Heaps to do today . . .I dont really want to deal with any of it. I want to go back to bed and close my eyes on it all, I know I cant. The worrying thing is that I'm already "bribing" myself into work. In the back of my scheming mind I am thinking . .If I were to spring into action, grab the bull by the horns, and catch up on the unbelievable amount of washing, cleaning etc thats piled up while I had a few poorly days . . .then surely at the end of it all I would deserve a "reward". Yes I know I have to change what I see as a reward . . .but thats easy said. Do you know what one of my drugs "workers" suggested once as an alternative reward . . .A Manicure??? A fucking Manicure . . .And not even going for one . .a DIY jobby. Is that not just more work? Do I look like "nice" nails would make me feel rewarded? C'mon . . .any suggestion has to be better than that.

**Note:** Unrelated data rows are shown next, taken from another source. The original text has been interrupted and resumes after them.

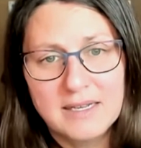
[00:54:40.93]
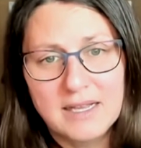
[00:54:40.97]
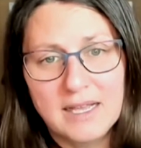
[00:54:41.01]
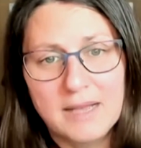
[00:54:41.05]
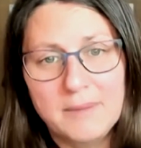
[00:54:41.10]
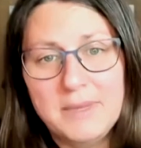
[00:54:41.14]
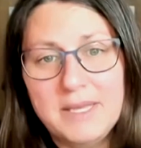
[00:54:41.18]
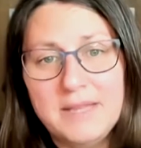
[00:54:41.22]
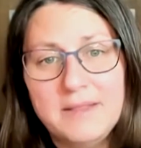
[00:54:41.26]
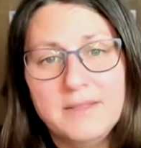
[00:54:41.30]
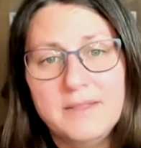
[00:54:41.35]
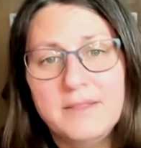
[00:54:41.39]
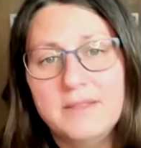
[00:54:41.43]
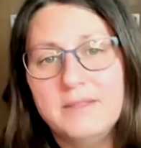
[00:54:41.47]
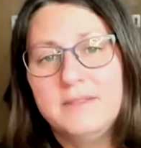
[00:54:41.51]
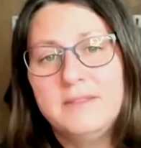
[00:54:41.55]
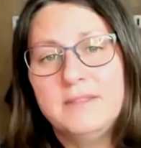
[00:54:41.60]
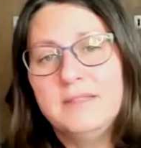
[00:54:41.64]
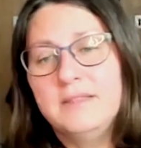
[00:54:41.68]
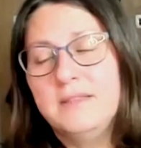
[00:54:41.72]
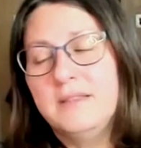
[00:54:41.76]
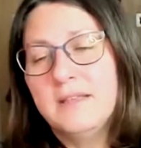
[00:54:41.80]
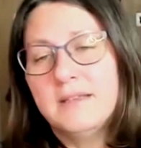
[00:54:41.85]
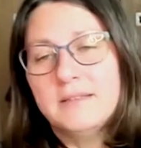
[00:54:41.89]
I mean,
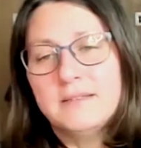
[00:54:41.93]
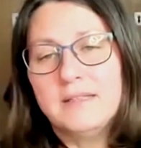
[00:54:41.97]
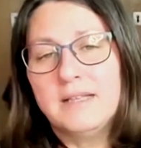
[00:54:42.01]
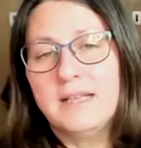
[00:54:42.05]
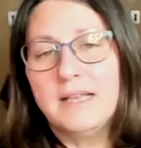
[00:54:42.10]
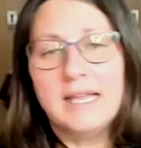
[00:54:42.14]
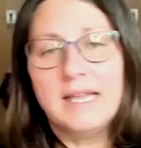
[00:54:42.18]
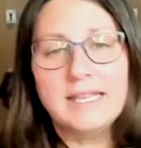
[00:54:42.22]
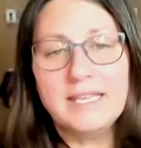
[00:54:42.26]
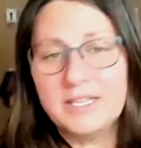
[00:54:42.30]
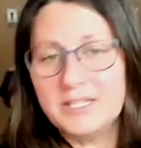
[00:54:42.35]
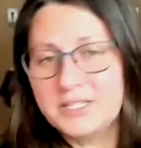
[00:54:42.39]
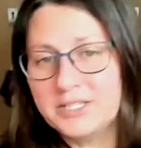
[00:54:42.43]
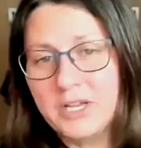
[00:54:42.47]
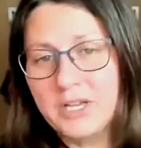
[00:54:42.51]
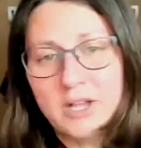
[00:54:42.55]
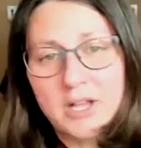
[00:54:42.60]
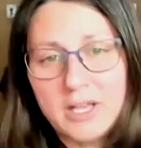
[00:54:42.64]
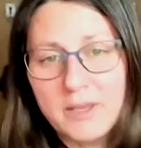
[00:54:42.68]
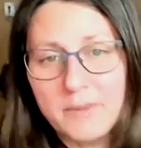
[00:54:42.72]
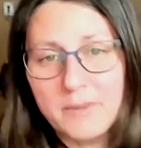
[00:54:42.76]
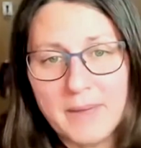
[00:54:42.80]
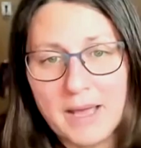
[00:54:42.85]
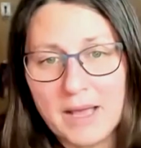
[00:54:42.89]
I could
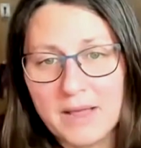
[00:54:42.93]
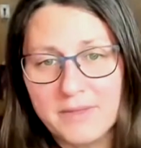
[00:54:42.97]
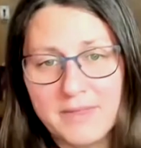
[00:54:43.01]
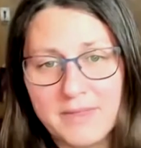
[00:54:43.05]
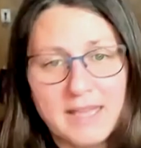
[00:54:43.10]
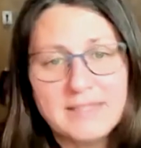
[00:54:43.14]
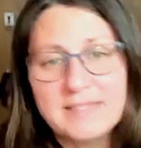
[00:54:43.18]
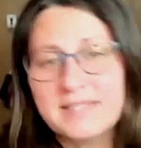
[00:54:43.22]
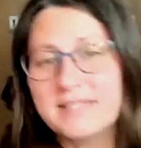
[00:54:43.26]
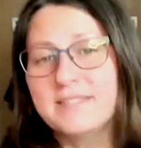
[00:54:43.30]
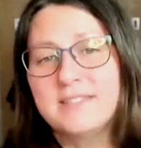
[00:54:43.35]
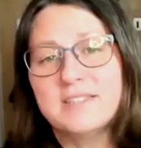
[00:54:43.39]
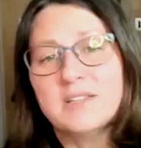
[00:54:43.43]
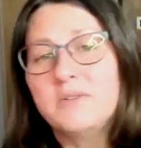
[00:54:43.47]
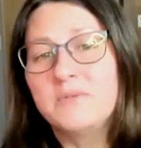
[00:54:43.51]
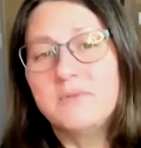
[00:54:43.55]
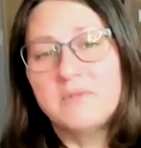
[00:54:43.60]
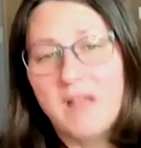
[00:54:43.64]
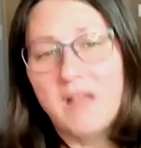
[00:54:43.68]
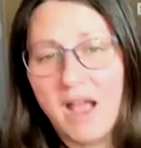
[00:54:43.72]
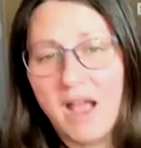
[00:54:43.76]
talk about, that's its own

Ok I'm at least gonna go and earn something by doing some work. Starting by cleaning a thin brown line (no not that sort) off the carpet, where my brothers bledy dog (who I have got for the day) has just shuffled along wiping his arse!! O Lord yesterday started bad enough. I aint exactly house proud & even let him on my "nest" to sleep . .but dog shit?? thats just one of "those" gagging smells. I suppose it will get a cloth and cleaning stuff in my hands . . and who knows what that might lead to.
(hopefully) this will follow some major changes that I want,need & intend to make during the next 16 mnths of my life.I will be 50 in 16 months and hope & pray I can make some changes by then. I dont have much confidence in the outcome of this which is not a brilliant start, but it is a start. . I'm bringing up 3 children alone, Sometimes I think I'm doing it well . . .other times not so well. Always I think in the back of my mind it will be different, better . . .when I grow up.